Many imagine the gospel as a strictly New Testament phenomenon, as if God’s plan of salvation began only with the birth of Christ. This is a grave misunderstanding. The gospel—the good news of justification by faith in God’s redemptive promise—was proclaimed from the very beginning and received by those who believed, long before Sinai or the Law. Abel and Abraham stand as unambiguous witnesses: salvation has always been by faith in the promise, not by human effort or religious performance.
The First Gospel: The Promise of the Seed
The gospel’s foundation is laid in Genesis, not Matthew. Immediately after the fall, God declared to the serpent and to Adam and Eve a promise: the “Seed of the Woman” would come and crush the serpent’s head (Genesis 3:15). This was not a vague hope, but the first proclamation of victory over evil and the basis for all true faith. The promise of the Seed is the original gospel, and it is the only ground for hope from the very start.
Abel, the son of Adam, responded to this promise. He became a shepherd—not by accident, but because he understood that a blood sacrifice was required, pointing to the coming Redeemer. Abel offered the firstling of his flock, with its blood and fat, not the fruit of his own toil from the cursed ground. His offering was accepted by God, not because of ritual, but because it was an act of faith in the promise. Jesus Himself calls Abel “righteous” (Hebrews 11:4), and this righteousness was not earned, but credited on the basis of faith in the Seed.
If you deny that Abel’s acceptance was by faith in the promise, you sever the root of justification itself. You collapse the entire logic of redemption and turn the gospel into a system of works, even before the Law was given.
Abraham: The Gospel Preached in Advance
Centuries later, God called Abraham and again made the promise of the Seed explicit: “In your Seed all the nations of the earth shall be blessed” (Genesis 12:7, 15:5). Paul is uncompromising: this was the gospel preached beforehand to Abraham (Galatians 3:8). Abraham had nothing to offer but faith. He simply believed God’s word, and it was reckoned to him as righteousness (Genesis 15:6).

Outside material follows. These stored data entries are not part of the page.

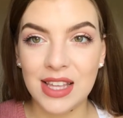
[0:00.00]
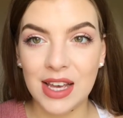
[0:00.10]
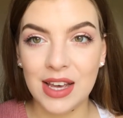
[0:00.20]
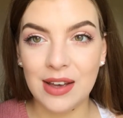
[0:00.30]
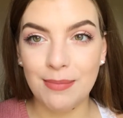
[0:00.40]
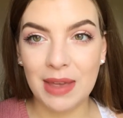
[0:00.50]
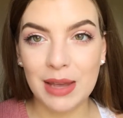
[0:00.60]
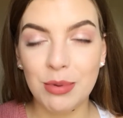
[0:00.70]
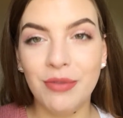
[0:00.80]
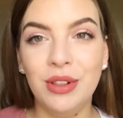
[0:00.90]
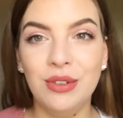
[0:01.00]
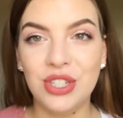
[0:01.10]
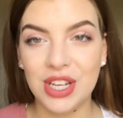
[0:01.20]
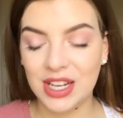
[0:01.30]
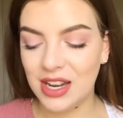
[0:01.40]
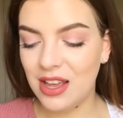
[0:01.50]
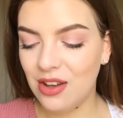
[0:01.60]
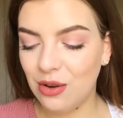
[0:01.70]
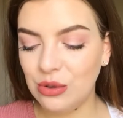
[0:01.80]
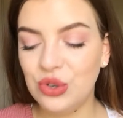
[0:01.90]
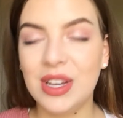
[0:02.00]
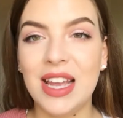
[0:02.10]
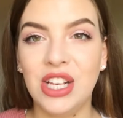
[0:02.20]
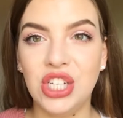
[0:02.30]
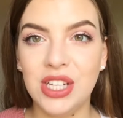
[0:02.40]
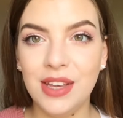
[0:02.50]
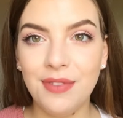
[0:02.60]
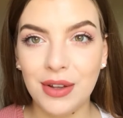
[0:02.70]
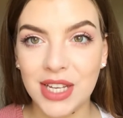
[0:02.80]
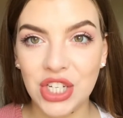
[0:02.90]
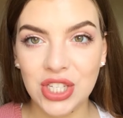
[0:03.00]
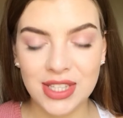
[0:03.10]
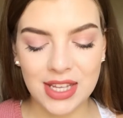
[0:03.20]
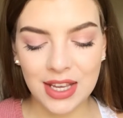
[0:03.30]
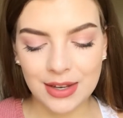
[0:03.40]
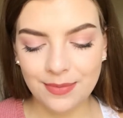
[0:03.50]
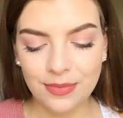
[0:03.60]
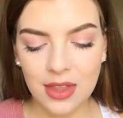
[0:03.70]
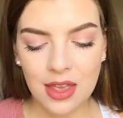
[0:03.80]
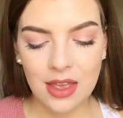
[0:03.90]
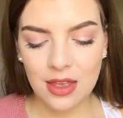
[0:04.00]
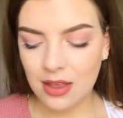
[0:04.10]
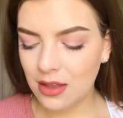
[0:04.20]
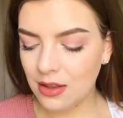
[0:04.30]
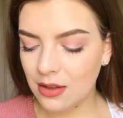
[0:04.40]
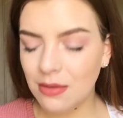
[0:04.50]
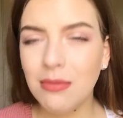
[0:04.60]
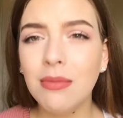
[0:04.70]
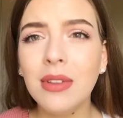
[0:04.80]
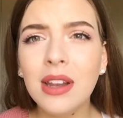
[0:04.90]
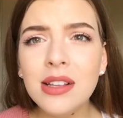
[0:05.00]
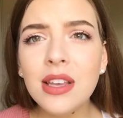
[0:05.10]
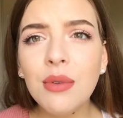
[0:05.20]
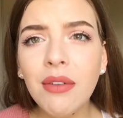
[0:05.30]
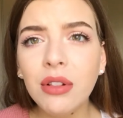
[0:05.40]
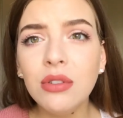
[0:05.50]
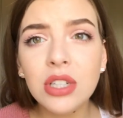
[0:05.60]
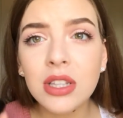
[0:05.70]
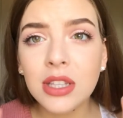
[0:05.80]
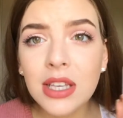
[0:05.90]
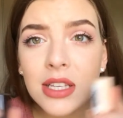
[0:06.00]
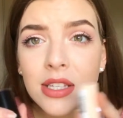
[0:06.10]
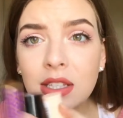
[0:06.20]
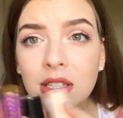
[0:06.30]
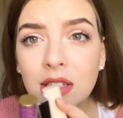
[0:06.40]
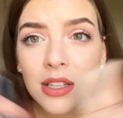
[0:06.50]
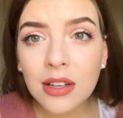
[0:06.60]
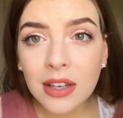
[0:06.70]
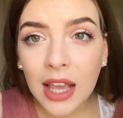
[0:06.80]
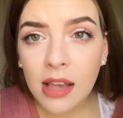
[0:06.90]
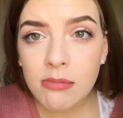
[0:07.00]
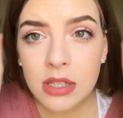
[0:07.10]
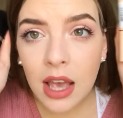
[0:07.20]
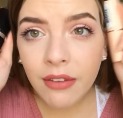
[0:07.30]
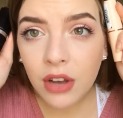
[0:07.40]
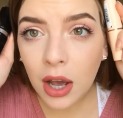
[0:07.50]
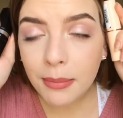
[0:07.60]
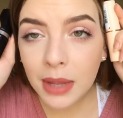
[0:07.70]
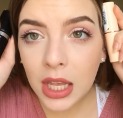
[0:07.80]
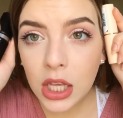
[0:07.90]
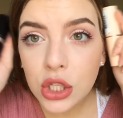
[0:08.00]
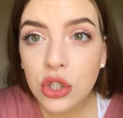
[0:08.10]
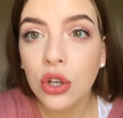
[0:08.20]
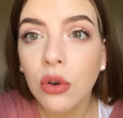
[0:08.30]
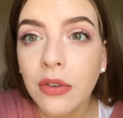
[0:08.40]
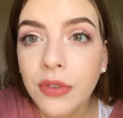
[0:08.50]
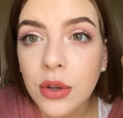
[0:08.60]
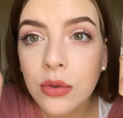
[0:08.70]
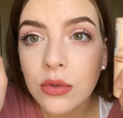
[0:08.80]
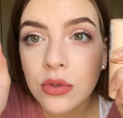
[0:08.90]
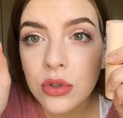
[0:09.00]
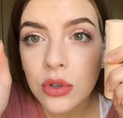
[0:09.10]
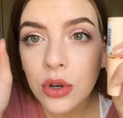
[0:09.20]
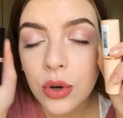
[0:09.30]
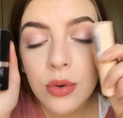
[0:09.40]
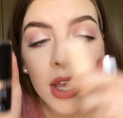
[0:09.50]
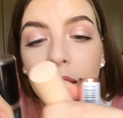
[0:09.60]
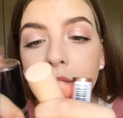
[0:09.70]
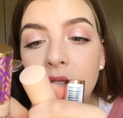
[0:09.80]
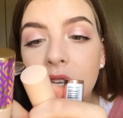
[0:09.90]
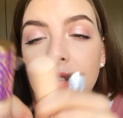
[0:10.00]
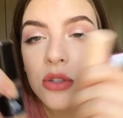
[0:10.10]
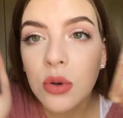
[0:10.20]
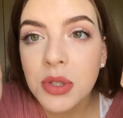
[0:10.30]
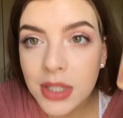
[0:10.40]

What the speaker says: the Makeup Revolution Ultra HD foundation stick. Did I say Revolution? These names have got me so confused. Who names things so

This is not a secondary point. The entire argument of Romans and Galatians stands or falls here. If Abraham was justified by anything other than faith in the promise, then the gospel is not continuous, and the New Testament is built on sand. But the Scripture is clear: Abraham believed, and God credited him with righteousness. The inheritance, the blessing, and sonship all flow from this principle—faith in the promise of the Seed.
The Fulfillment: Christ, the True Seed
The promise was not left hanging. God fulfilled His word in Jesus Christ, the true Seed of the Woman, who crushed the serpent’s head at the cross. Every sacrifice, every shadow, every covenant pointed to Him. Abel’s offering, Abraham’s faith, the entire testimony of Scripture converge on this one point: God justifies the ungodly by faith in Christ alone.
To suggest that the gospel was absent from the Old Testament, or that justification was ever by works, is to gut the very heart of God’s redemptive plan. You lose the continuity of salvation history, you lose the foundation of assurance, and you forfeit the reality of sonship and inheritance. The gospel is not a new idea; it is the eternal purpose of God, revealed from the beginning and consummated in Christ.
What Is at Stake If We Miss This?
If you accept the error that the gospel was unknown to Abel, Abraham, or the patriarchs, you lose the entire logic of justification by faith. You turn the Old Testament into a record of failed human striving, rather than a testimony to God’s faithfulness. Worse, you make Christ’s coming a mere afterthought, rather than the fulfillment of what God had always promised. The result is a gospel with no roots and a salvation with no assurance.
The gospel is not a New Testament invention. It is the unbroken thread of God’s promise, received by faith from the first days of humanity. Abel and Abraham were justified by faith in the Seed—Christ—and so are we. This is the only gospel that saves, the only righteousness that counts, and the only foundation for true sonship and inheritance.
“And the Scripture, foreseeing that God would justify the Gentiles by faith, preached the gospel beforehand to Abraham, saying, ‘In you shall all the nations be blessed.’” (Galatians 3:8)
Let no one move you from this foundation. The gospel is older than Moses, older than Abraham, older than the Law. It is the promise of God, fulfilled in Christ, and received by faith—then, now, and forever.